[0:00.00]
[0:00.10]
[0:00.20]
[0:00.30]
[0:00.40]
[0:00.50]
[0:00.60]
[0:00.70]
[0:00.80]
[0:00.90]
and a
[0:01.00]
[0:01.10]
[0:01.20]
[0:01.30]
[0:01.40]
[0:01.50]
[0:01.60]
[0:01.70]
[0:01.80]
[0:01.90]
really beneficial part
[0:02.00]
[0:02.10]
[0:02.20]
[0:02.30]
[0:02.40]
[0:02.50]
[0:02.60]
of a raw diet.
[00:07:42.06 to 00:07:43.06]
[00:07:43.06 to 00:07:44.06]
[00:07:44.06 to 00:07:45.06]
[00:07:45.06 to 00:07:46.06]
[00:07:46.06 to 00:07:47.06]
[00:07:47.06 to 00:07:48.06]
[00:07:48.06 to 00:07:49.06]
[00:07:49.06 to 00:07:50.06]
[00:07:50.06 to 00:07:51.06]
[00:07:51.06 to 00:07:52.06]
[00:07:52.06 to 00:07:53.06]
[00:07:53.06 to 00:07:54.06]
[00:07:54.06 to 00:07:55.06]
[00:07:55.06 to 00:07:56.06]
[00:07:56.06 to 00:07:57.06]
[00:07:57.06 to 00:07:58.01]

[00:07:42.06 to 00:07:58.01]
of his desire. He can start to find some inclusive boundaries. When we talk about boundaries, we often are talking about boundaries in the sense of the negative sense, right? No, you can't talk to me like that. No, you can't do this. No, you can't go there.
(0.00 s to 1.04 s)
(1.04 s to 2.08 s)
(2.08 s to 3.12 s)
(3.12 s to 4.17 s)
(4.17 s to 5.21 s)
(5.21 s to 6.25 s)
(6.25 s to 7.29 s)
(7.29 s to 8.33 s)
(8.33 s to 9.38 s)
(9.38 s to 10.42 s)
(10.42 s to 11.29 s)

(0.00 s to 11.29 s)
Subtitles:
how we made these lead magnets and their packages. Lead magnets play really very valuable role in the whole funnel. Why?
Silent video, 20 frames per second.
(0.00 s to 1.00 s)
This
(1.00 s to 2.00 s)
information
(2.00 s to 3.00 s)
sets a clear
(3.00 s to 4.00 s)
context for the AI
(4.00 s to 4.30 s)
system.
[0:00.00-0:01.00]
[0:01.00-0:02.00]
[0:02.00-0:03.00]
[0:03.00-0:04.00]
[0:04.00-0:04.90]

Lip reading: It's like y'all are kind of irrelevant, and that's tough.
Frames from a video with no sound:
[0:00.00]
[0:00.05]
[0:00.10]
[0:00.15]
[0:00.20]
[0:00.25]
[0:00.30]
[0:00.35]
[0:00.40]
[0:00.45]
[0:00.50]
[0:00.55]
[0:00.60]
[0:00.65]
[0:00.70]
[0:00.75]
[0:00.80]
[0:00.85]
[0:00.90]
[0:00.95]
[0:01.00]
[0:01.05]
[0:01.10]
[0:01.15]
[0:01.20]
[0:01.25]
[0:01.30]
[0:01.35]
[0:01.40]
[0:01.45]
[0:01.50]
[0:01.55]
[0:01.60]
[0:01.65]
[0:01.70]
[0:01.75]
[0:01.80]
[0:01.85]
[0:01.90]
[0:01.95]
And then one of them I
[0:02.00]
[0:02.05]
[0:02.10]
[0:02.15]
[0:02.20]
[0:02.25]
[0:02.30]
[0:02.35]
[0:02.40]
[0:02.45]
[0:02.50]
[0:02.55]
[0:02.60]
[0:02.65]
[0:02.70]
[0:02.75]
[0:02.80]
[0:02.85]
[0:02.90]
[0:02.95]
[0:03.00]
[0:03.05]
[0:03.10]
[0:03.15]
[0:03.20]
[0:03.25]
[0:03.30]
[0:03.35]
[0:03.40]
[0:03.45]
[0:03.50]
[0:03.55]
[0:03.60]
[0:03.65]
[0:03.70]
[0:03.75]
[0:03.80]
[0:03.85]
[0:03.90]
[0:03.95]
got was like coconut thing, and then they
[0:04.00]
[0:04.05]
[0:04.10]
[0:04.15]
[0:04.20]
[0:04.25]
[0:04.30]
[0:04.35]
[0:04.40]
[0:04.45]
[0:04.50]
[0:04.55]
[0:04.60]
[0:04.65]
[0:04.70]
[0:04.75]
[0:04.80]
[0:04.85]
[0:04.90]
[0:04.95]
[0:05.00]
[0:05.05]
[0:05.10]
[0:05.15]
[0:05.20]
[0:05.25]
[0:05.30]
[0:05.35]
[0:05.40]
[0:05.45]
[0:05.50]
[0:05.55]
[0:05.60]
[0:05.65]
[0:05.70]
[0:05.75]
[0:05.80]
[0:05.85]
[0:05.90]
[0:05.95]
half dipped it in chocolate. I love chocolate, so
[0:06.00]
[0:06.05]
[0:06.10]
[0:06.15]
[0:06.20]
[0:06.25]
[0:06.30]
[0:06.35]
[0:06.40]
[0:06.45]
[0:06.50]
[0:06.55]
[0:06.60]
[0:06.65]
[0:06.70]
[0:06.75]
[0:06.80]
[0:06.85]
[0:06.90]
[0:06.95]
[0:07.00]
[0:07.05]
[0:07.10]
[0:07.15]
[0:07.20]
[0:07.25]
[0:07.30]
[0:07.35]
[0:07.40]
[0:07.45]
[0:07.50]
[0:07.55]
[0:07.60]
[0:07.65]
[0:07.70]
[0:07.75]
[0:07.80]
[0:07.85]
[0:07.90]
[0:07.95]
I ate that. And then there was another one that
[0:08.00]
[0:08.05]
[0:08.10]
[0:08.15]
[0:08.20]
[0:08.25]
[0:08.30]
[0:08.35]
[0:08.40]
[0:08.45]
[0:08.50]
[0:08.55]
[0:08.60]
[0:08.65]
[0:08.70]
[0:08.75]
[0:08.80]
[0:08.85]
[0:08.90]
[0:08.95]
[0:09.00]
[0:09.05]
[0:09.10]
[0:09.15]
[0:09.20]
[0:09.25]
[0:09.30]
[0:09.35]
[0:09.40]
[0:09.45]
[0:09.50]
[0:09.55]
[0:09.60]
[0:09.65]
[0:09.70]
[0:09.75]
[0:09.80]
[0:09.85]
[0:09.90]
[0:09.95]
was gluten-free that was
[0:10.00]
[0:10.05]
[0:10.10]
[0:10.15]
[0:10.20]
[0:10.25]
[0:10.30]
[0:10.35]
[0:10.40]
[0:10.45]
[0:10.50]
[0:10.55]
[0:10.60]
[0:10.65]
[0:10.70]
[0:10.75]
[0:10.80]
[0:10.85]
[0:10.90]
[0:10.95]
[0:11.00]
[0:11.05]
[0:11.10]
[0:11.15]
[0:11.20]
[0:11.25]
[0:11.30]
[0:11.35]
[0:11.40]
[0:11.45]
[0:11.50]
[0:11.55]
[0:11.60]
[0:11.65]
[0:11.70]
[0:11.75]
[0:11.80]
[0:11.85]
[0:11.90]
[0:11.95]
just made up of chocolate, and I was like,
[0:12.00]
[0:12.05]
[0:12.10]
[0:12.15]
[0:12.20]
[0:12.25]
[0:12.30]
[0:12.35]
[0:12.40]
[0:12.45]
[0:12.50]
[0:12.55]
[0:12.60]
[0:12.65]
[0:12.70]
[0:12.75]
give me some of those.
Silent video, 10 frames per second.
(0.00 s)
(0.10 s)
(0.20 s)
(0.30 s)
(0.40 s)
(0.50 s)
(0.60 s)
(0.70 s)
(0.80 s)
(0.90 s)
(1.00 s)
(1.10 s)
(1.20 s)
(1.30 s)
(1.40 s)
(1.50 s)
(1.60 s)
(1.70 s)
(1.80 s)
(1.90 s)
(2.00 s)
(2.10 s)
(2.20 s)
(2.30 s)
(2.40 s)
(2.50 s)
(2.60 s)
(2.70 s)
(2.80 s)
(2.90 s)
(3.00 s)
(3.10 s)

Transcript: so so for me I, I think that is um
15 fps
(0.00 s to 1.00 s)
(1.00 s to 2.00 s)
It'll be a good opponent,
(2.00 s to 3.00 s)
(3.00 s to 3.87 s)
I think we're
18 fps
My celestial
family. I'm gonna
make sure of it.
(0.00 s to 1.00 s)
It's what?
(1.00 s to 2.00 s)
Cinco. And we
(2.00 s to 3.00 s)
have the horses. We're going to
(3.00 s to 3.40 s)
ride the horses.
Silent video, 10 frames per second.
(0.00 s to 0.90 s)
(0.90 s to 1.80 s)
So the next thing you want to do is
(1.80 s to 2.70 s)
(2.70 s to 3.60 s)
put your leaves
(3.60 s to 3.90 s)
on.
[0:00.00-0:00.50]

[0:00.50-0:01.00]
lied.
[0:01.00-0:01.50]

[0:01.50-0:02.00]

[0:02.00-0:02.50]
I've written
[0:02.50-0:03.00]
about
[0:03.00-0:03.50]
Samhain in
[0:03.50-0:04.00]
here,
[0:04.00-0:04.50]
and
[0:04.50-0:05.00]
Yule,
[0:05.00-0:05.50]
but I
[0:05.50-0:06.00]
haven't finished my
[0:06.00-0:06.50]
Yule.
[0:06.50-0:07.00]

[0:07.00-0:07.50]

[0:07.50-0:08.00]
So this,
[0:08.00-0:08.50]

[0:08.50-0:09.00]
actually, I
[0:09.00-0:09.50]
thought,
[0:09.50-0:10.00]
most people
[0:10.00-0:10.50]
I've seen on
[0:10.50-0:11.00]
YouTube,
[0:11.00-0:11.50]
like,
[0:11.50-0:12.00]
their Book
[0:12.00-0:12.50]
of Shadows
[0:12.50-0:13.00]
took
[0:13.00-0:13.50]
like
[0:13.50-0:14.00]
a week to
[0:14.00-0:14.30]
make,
^^^^
PROBLEM TO SOLVE
Search the data for "video". Copy every matching line.

RESULT OF THIS TASK
Silent video, 20 frames per second.
Frames from a video with no sound:
Silent video, 10 frames per second.
Silent video, 10 frames per second.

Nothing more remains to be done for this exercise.